Quality Threshold (QT) clustering

From: https://sites.google.com/site/dataclusteringalgorithms/quality-threshold-clustering-algorithm-1

  1. Initialize the threshold distance allowed for clusters and the minimum cluster size.
  2. Build a candidate cluster for each data point by including the closest point, the next closest, and so on, until the distance of the cluster surpasses the threshold.
  3. Save the candidate cluster with the most points as the first true cluster, and remove all points in the cluster from further consideration.
  4. Repeat with the reduced set of points until no more cluster can be formed having the minimum cluster size.

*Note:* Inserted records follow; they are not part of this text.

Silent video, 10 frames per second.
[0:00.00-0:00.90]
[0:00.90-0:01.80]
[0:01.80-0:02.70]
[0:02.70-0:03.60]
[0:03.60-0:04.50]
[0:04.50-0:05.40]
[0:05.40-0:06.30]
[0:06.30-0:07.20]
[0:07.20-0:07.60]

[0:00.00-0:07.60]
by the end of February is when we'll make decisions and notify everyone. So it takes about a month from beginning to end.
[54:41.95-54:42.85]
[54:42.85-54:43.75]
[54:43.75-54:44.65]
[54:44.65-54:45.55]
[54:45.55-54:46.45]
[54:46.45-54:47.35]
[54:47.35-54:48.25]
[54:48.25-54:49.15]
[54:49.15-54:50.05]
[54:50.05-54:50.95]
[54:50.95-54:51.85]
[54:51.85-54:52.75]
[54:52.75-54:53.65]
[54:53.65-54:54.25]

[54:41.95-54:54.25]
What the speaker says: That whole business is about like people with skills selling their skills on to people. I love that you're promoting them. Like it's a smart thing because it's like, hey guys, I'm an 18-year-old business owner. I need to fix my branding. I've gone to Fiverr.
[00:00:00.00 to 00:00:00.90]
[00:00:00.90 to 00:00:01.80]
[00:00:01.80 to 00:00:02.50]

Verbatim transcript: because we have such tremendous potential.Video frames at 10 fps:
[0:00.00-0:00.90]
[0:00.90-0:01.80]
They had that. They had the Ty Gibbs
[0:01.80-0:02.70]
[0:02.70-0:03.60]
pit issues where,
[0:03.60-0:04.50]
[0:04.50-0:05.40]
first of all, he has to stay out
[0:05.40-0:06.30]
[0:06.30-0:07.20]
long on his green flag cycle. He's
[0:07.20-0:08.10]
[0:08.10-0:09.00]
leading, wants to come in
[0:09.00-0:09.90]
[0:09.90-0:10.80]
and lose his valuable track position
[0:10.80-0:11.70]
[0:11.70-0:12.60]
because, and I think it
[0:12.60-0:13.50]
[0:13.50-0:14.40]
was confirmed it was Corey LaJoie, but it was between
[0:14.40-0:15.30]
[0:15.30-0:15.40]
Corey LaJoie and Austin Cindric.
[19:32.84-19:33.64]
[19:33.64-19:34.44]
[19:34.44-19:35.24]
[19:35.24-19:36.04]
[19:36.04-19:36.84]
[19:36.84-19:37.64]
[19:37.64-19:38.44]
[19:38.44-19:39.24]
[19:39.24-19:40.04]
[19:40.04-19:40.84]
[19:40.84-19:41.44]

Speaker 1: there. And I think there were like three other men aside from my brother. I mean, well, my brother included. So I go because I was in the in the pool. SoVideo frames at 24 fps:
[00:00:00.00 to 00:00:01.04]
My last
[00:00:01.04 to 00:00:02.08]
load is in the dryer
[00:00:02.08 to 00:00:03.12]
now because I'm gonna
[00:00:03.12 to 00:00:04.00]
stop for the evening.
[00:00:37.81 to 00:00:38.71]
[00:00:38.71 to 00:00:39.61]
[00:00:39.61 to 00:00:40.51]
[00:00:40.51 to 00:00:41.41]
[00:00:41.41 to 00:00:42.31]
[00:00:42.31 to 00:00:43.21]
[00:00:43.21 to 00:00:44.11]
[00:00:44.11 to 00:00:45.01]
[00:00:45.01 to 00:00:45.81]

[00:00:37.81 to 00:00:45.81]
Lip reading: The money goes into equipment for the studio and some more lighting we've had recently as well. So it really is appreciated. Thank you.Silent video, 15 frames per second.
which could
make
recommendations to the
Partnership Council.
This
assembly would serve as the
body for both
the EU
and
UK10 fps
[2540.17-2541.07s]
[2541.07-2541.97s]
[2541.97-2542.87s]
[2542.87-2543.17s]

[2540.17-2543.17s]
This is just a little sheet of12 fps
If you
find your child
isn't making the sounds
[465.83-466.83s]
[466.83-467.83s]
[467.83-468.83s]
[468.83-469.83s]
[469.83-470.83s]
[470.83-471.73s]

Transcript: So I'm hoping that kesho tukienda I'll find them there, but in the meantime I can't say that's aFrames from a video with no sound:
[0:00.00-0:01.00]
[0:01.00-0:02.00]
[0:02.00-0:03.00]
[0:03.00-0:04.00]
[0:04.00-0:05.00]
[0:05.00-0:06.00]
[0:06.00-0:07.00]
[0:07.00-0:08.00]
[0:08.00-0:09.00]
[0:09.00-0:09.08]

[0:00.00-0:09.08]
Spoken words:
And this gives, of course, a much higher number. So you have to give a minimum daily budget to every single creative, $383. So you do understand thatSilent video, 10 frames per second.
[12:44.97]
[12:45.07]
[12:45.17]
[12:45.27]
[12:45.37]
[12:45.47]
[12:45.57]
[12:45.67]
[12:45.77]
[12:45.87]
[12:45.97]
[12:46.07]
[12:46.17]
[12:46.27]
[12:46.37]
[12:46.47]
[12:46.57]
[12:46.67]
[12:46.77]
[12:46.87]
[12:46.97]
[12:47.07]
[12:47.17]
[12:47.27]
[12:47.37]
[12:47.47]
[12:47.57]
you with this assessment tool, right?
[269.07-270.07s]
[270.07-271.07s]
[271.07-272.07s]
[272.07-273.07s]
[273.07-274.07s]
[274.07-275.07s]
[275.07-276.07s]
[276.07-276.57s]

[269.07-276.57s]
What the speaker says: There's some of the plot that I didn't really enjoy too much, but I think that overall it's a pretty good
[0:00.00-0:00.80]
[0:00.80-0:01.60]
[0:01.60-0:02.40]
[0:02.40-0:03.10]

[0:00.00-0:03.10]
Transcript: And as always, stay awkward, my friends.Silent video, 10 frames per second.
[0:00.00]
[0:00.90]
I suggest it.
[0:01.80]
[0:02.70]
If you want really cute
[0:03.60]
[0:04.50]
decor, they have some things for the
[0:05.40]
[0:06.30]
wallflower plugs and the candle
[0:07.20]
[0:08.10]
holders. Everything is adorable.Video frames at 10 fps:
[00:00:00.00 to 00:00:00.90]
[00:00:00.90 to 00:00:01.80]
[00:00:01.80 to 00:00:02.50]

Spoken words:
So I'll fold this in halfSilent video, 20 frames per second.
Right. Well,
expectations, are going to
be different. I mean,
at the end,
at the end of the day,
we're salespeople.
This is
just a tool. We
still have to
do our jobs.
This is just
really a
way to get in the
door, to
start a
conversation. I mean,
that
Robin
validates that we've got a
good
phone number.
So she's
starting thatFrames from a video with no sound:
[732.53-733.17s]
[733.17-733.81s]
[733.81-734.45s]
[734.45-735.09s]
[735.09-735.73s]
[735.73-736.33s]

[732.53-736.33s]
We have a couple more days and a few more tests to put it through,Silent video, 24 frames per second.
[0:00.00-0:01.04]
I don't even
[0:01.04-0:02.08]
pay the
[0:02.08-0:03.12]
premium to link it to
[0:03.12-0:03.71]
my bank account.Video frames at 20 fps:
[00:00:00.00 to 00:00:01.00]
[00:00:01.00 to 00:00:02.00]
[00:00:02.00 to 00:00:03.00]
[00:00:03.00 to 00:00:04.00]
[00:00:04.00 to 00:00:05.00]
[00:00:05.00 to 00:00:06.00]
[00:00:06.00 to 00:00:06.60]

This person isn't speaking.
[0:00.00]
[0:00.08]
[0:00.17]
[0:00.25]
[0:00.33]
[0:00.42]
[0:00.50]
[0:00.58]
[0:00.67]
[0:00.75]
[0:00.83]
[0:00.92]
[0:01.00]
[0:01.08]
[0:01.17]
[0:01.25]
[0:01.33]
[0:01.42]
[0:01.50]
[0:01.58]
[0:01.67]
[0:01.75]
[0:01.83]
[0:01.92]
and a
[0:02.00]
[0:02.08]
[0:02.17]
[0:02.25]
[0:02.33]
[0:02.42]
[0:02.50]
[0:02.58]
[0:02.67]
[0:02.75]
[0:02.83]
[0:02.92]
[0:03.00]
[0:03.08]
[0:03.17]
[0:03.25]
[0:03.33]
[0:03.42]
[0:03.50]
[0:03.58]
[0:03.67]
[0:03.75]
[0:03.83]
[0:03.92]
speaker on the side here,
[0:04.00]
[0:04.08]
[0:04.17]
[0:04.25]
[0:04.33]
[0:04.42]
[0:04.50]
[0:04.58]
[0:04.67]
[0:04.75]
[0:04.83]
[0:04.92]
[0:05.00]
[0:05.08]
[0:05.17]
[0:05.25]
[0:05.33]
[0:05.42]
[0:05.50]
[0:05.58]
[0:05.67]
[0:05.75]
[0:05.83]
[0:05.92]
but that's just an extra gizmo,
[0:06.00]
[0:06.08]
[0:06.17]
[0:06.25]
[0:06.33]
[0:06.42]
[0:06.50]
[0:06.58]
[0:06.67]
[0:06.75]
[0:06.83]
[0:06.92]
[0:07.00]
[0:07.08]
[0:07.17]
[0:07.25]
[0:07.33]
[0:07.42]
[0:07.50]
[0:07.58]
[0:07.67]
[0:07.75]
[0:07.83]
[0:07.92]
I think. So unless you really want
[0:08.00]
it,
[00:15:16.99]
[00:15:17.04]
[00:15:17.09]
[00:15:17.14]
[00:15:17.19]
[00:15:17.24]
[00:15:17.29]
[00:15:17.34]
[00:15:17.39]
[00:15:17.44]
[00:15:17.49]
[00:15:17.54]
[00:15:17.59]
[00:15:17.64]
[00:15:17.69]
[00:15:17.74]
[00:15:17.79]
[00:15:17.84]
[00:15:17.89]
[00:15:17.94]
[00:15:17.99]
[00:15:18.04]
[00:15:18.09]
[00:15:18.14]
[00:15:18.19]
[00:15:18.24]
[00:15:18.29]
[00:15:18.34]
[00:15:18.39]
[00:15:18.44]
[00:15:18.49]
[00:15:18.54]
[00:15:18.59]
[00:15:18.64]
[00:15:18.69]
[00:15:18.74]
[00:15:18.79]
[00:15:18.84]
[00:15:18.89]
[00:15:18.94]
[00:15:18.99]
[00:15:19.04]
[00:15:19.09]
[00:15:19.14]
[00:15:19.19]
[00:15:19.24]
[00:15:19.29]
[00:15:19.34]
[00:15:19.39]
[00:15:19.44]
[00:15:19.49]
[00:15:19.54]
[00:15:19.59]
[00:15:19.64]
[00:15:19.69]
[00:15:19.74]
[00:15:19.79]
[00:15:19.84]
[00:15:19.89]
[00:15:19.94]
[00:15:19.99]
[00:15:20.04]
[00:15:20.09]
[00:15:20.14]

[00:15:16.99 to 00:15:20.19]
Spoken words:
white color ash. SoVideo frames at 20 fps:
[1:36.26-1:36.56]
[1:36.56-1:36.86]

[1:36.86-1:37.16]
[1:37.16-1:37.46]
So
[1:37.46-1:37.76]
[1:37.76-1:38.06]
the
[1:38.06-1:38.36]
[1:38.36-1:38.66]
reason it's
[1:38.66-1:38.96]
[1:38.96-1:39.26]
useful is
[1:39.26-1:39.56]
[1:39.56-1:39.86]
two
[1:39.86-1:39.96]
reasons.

NOTE: QT clustering is computationally intensive and time consuming - increasing the minimum cluster size or increasing the number of data points can greatly increase the computational time.

Worked example

We’ll start by trying to cluster a simple one-dimensional set of dates:

(require '[clustering.core.qt :as qt])
(require '[clj-time.core :refer [after? date-time interval in-days])
(require '[clj-time.format :refer [unparse formatters])

(def test-dataset
  (hash-set
    (date-time 2013 7 21)
    (date-time 2013 7 25)
    (date-time 2013 7 14)
    (date-time 2013 7 31)
    (date-time 2013 7 1)
    (date-time 2013 8 3)

    (date-time 2012 12 26)
    (date-time 2012 12 28)
    (date-time 2013 1 16)

    (date-time 2012 6 2)
    (date-time 2012 6 7)
    (date-time 2012 6 6)
    (date-time 2012 6 9)
    (date-time 2012 5 28)))

In order to use the QT clustering algorithm, we need to first define some measure of distance between data-points; this is quite easy for dates:

(defn distance [dt-a dt-b]
  (if (after? dt-a dt-b)
    (distance dt-b dt-a)
    (in-days (interval dt-a dt-b))))

(distance
  (date-time 2012 12 26)
  (date-time 2013 1 16))
; => 21

For convenience, let’s also define a date formatter:

(def fmt (partial unparse (formatters :date)))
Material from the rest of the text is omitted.